Reviewer reply to 1)The additional data, supplementary tables 2 and 3 are an improvement.

Please note that in these suppl tables, as well as in Table1 in the manuscript; different rearrangement targets such as; IGK-VJ, IGKV/intron KDE, IGL-VJ are lumped up in one column. This is not correct for the identification of clonality. Can the authors change that.

Can the authors confirm that by IgK-Kde they mean IGKV-KDE? Or did I misunderstood? (see also line 170 in the text). Please can this be altered consistingly throughout the text. 

Reviewer reply to 2) I thank the authors for clarification. For usage of clinical practice, measures for improvement considering data analysis (especially light chain genes, see point 1) are essential in my opinion.

Reviewer reply to 3) and 4) I thank the authors this addition. 

Reviewer reply to 5) The authors explain this correctly. However, it is important and educational for the readership that this is also explained in the legend of the paper.

As an additional point: May I conclude that the software does not include a description of the junctional region? The analysis of the junctional region is very helpful, in fact essential for the determination of a clonal relationship in patients with multiple lymphoma’s, a frequently occurring diagnostic question.   For the readership it should be clear that using this assay/ this software; diagnostic questions for determining the clonal relationship in patients with multiple lymphoma is not possible.

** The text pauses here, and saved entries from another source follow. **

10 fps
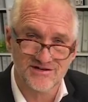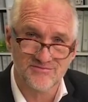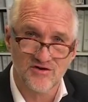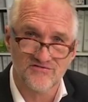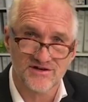um,
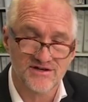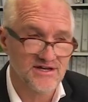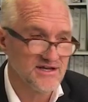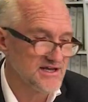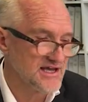often,
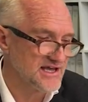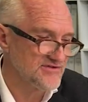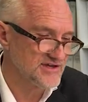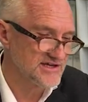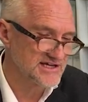
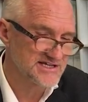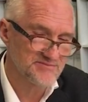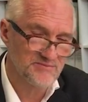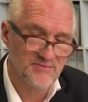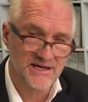and the
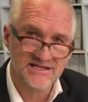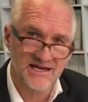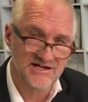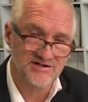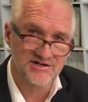
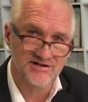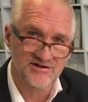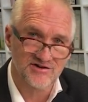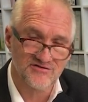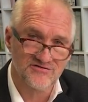expectation
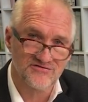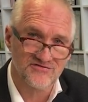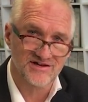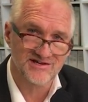of uh,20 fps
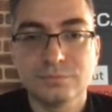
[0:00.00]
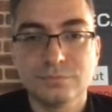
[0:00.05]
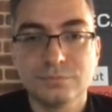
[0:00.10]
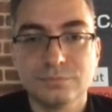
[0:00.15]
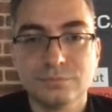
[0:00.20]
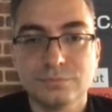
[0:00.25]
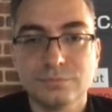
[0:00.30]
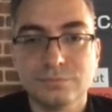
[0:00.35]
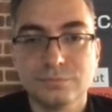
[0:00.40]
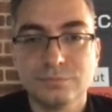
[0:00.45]

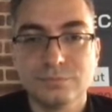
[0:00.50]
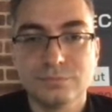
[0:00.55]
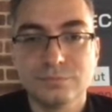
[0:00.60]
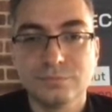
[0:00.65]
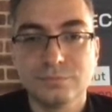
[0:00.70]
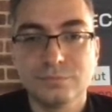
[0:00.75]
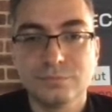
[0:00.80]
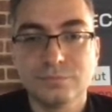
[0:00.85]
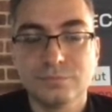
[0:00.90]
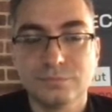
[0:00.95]

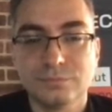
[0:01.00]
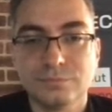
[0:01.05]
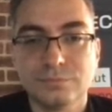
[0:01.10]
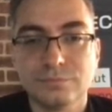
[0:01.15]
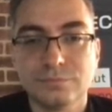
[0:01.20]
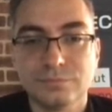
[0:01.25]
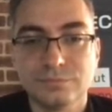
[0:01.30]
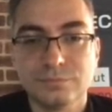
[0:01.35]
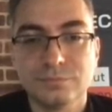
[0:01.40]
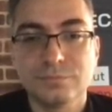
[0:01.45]

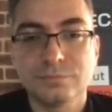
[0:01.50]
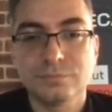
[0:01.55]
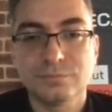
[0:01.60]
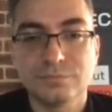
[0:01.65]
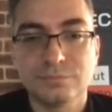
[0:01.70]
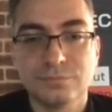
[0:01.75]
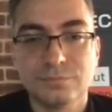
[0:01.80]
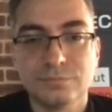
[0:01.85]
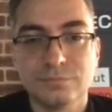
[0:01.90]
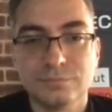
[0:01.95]

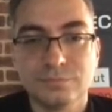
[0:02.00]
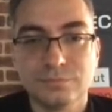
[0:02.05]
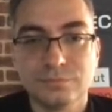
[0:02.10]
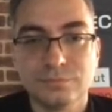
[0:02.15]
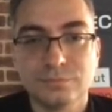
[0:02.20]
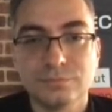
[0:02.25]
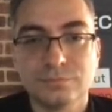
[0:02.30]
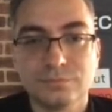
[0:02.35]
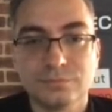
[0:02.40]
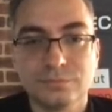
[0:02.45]

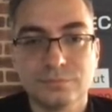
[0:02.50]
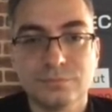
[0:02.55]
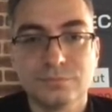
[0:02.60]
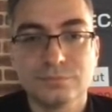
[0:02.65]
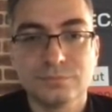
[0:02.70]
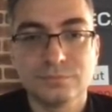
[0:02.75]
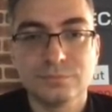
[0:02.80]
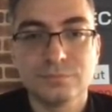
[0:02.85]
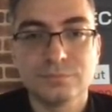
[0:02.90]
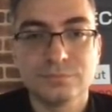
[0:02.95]

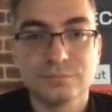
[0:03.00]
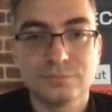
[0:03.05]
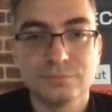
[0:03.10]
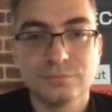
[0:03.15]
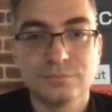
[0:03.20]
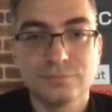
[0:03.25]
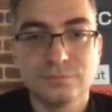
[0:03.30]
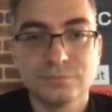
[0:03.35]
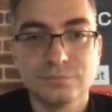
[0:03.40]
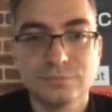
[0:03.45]

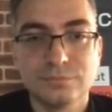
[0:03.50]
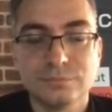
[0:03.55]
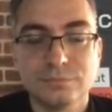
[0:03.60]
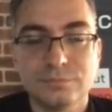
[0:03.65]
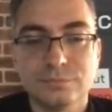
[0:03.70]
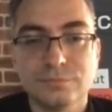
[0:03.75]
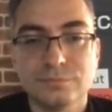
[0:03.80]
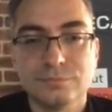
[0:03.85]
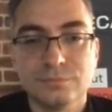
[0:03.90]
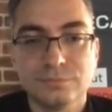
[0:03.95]

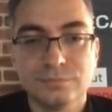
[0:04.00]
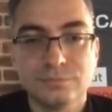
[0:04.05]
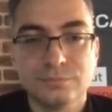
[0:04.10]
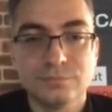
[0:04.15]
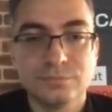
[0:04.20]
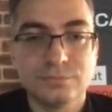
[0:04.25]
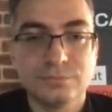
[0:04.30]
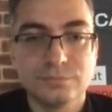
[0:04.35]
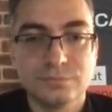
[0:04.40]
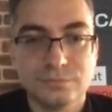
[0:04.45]

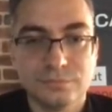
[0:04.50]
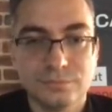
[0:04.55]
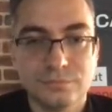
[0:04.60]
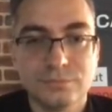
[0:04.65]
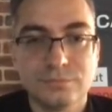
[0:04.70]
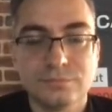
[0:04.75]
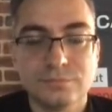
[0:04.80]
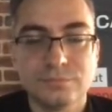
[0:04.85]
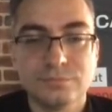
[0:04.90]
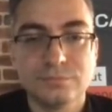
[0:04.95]

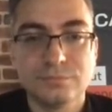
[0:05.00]
(not speaking)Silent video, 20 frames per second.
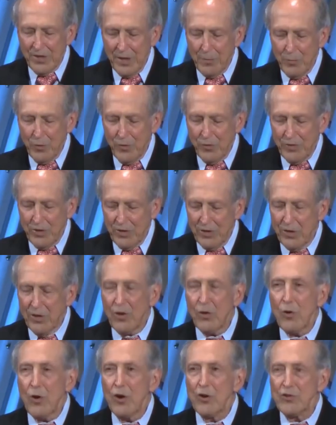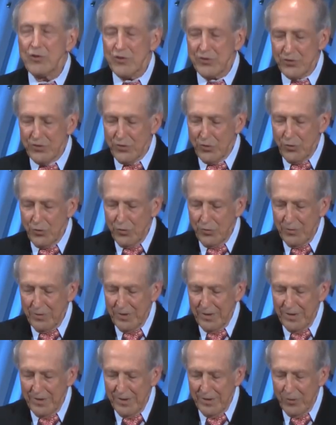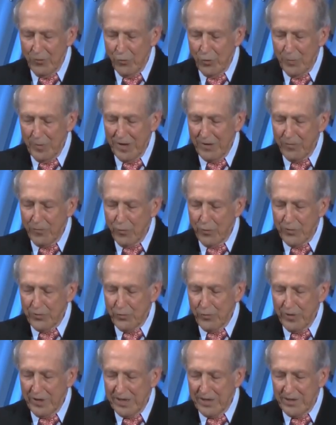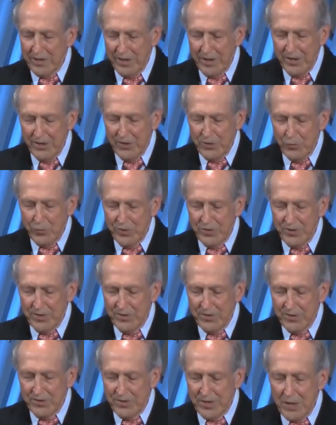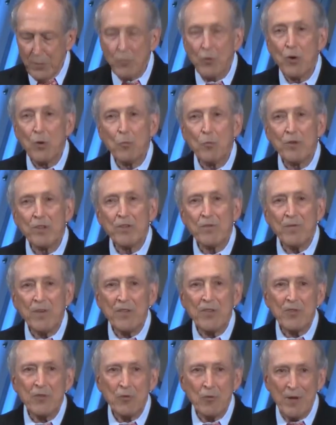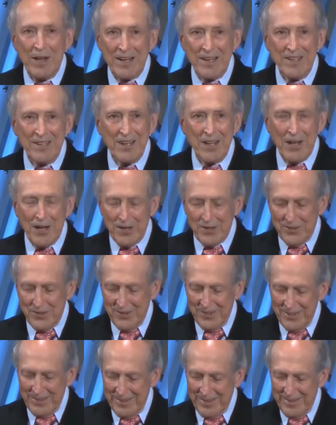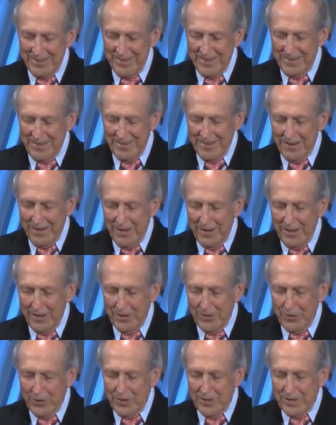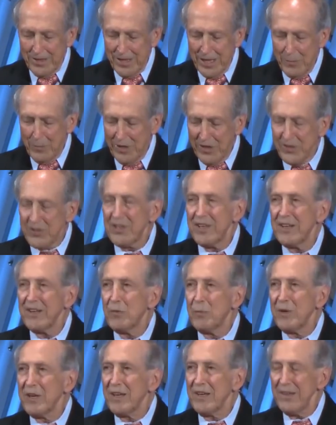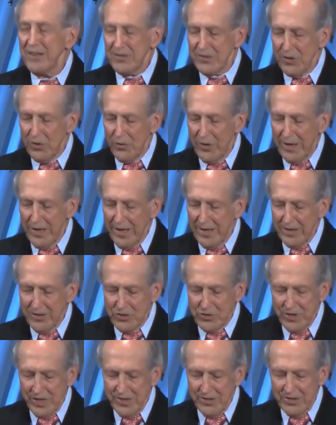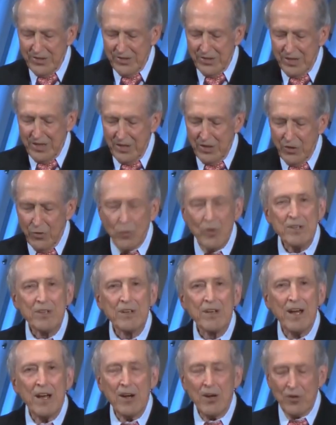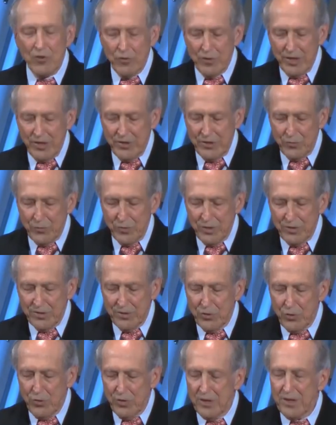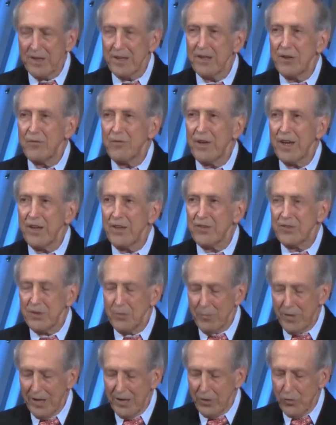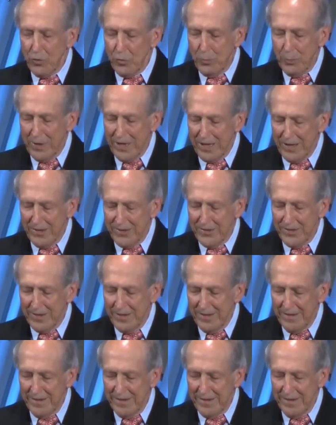I moved to a little larger school where my 4th grade class was in the same room with the 5th grade class. Learning came easily to me, so I had a chance to hear what the higher grades were doing and advance at my own pace.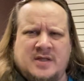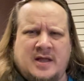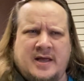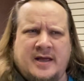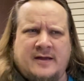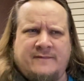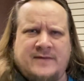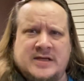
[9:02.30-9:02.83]

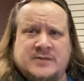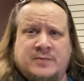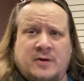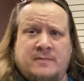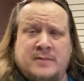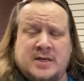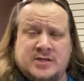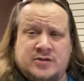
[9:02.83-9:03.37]
like Facebook
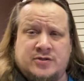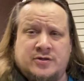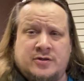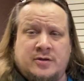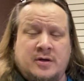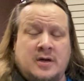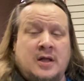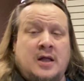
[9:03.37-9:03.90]

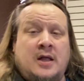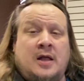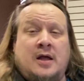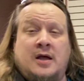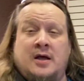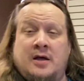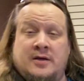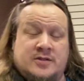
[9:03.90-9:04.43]
Messenger,
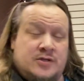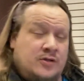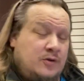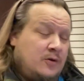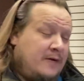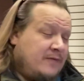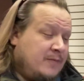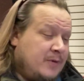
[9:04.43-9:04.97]
so you
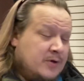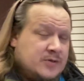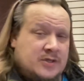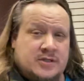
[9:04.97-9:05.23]
don't have to post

Reviewer reply to 6) This explanation is not entirely correct;  since the IGK-DE does not undergo somatic hypermutation.The explanation may be lack of the amplification due to the presence of SNPs under the primer-binding site. I suggest to explain this in the legend of the Table. Again, this will add educational value to the manuscript.

Reviewer reply to 7) see response to 6.

Reviewer reply to 8),  9) and 11). Thanks for this improvement.

Reviewer reply to 10).  It should be clear in the paper that the LOD of 10-6 is only possible at a specified high input of DNA. I still miss this in the paper.

Reviewer reply to 12).  The way it’s represented in the paper is still not clear to me, but this can be further addressed if the paper is going to be published.

Reviewer reply to 13).  Same as 12 for the plots. 

Author Response

Please see the attachment for inline responses in purple.

Author Response File: Author Response.pdf

Reviewer 2 Report

The manuscript may be accepted in the present form

No other comments

Author Response

The reviewer did not request any revisions.